Tension has run high between the nuclear-armed rivals since the November attacks which killed 179 people. India has blamed them on the Pakistani militant group Lashkar-e-Taiba (LeT). The group denies involvement.

"Countries found wanting in their commitment to zero tolerance of terrorism will be made to pay a heavy price by the international community," Pranab Mukherjee told a conference in India's capital.

"Our diplomatic efforts in dealing with terrorist states will continue unabated."

Indian officials are frustrated at what they see as Pakistan's slow response in arresting the attack's planners. They want the incoming US administration of Barack Obama to press Islamabad to act on a dossier of evidence presented this month by New Delhi.

While Indian Prime Minister Manmohan Singh has said the attacks must have had the support of official agencies within Pakistan, the United States and its allies have stepped back from blaming the Pakistan government.

Despite the tension, the chances of military confrontation between India and Pakistan, which have fought three wars since 1947, is low thanks in part to the diplomacy of the United States and other powers, analysts say.

The sense that India may not have the full support of the West was highlighted at the weekend.
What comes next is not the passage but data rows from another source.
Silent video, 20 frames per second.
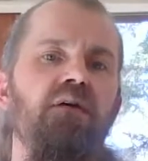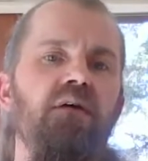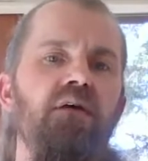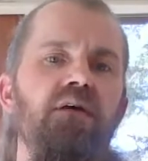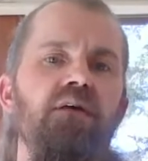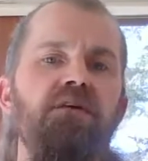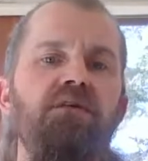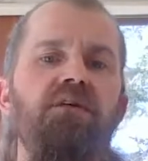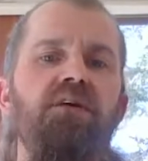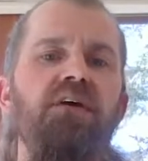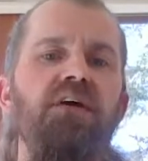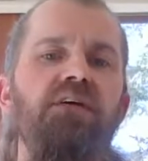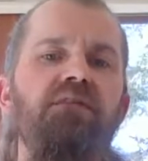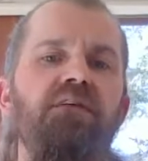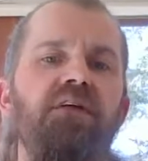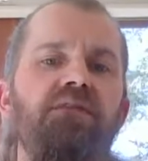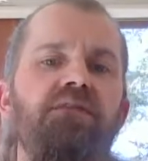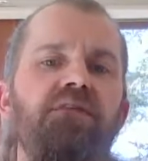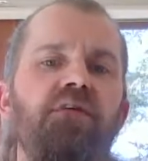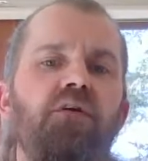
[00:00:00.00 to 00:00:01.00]
Even
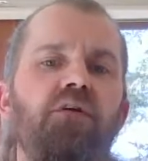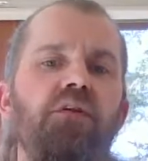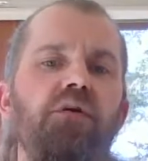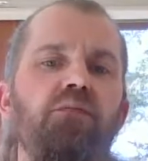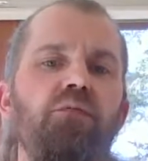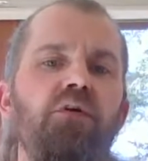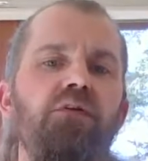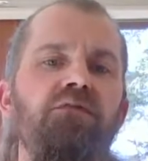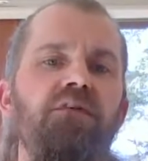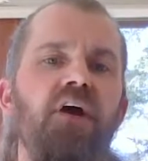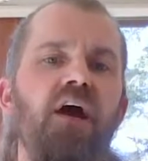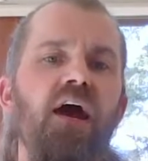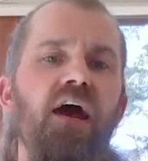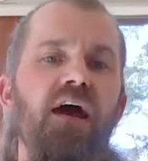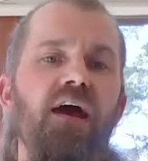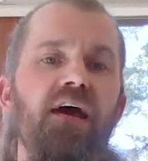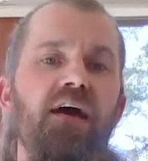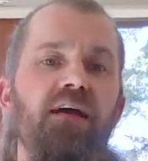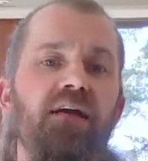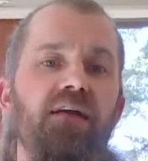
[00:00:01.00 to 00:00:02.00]
if you only move your
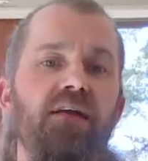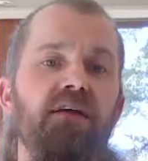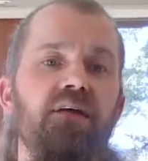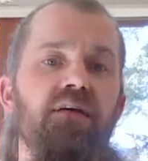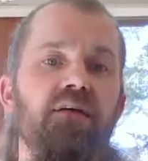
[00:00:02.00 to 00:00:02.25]
hand,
Indian media criticised British Foreign Secretary David Miliband, who said on a visit to New Delhi that India needed to resolve the issue of disputed Kashmir as part of a wider strategy to improve relations with Pakistan after the attacks.
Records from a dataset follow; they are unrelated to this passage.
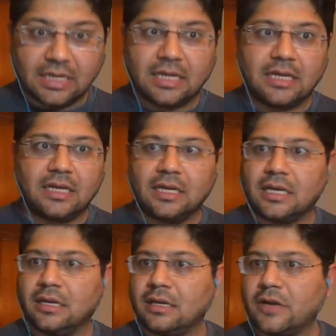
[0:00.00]
Uh,
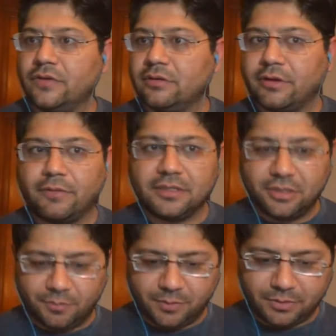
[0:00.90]
uh, I will request
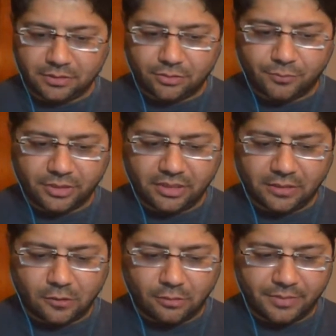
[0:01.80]
you people to put in the
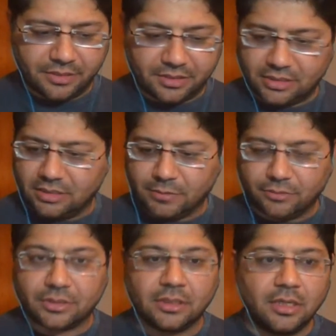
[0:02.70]
comments
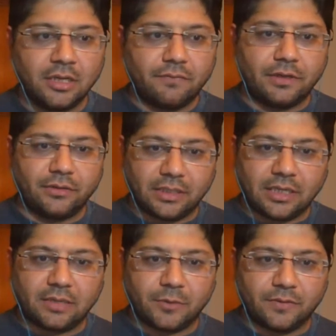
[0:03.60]
about what do you
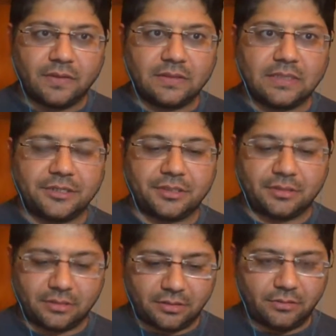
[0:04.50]
think about this session,
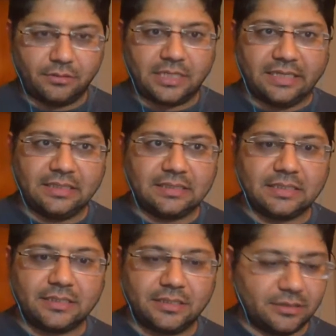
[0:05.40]
and do you like these
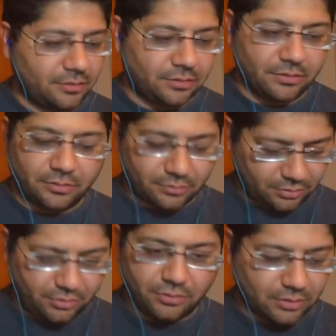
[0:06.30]
sessions, do you,
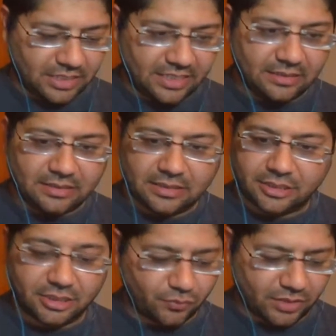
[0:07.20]
you don't like these
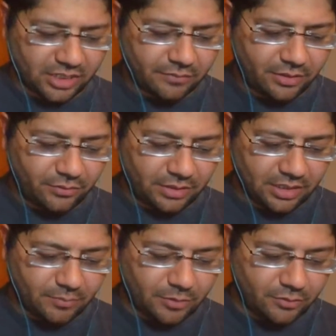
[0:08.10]
sessions, whatever you think
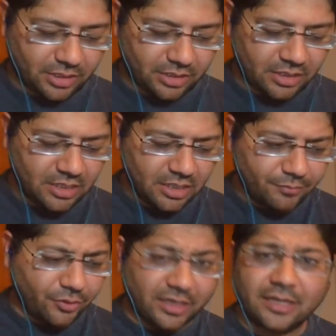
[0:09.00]
about it,
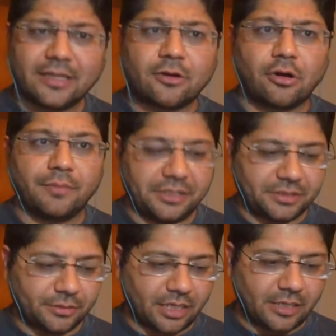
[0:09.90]
put it in the comments,
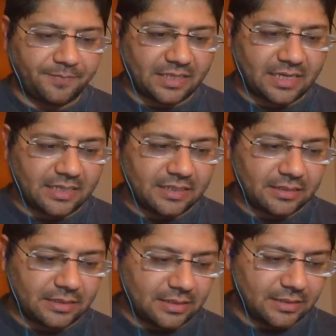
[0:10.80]
okay? And
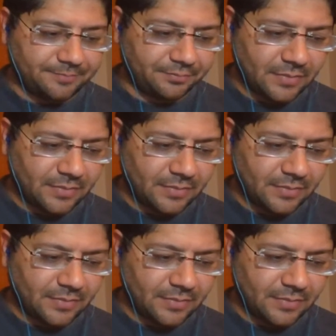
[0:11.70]
uh,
New Delhi sees the issue of Kashmir, ruled in part but claimed as a whole by both India and Pakistan, as irrelevant to the Mumbai raid.

Yesterday, the LeT, which has claimed responsibility for scores of suicide attacks on security forces in its fight against Indian rule, said for the first time that violence was not the only way to deal with Kashmir.

"We don't see the armed struggle as the only way to achieve our goal, if the world listens to our cries and plays its role in resolving the Kashmir issue," Abdullah Ghaznavi, a spokesman for Lashkar-e-Taiba, said in a statement.

Pakistan condemned the Mumbai attacks from the outset and denied involvement of any of its agencies. It has offered to cooperate with India by sending over a security official and setting up a joint team to investigate.

India has not accepted the offers.

In an Indian TV interview, Mr Miliband said Islamabad must move away from the stance towards LeT he says it held under former president Pervez Musharraf.

"It's very important that the so-called carousel-and-engage approach is one that is changed, because it obviously doesn't work," he told CNN-IBN news channel on Sunday.

"It was an approach which recognised that LeT did pose a threat but also recognised that they had to engage with the LeT."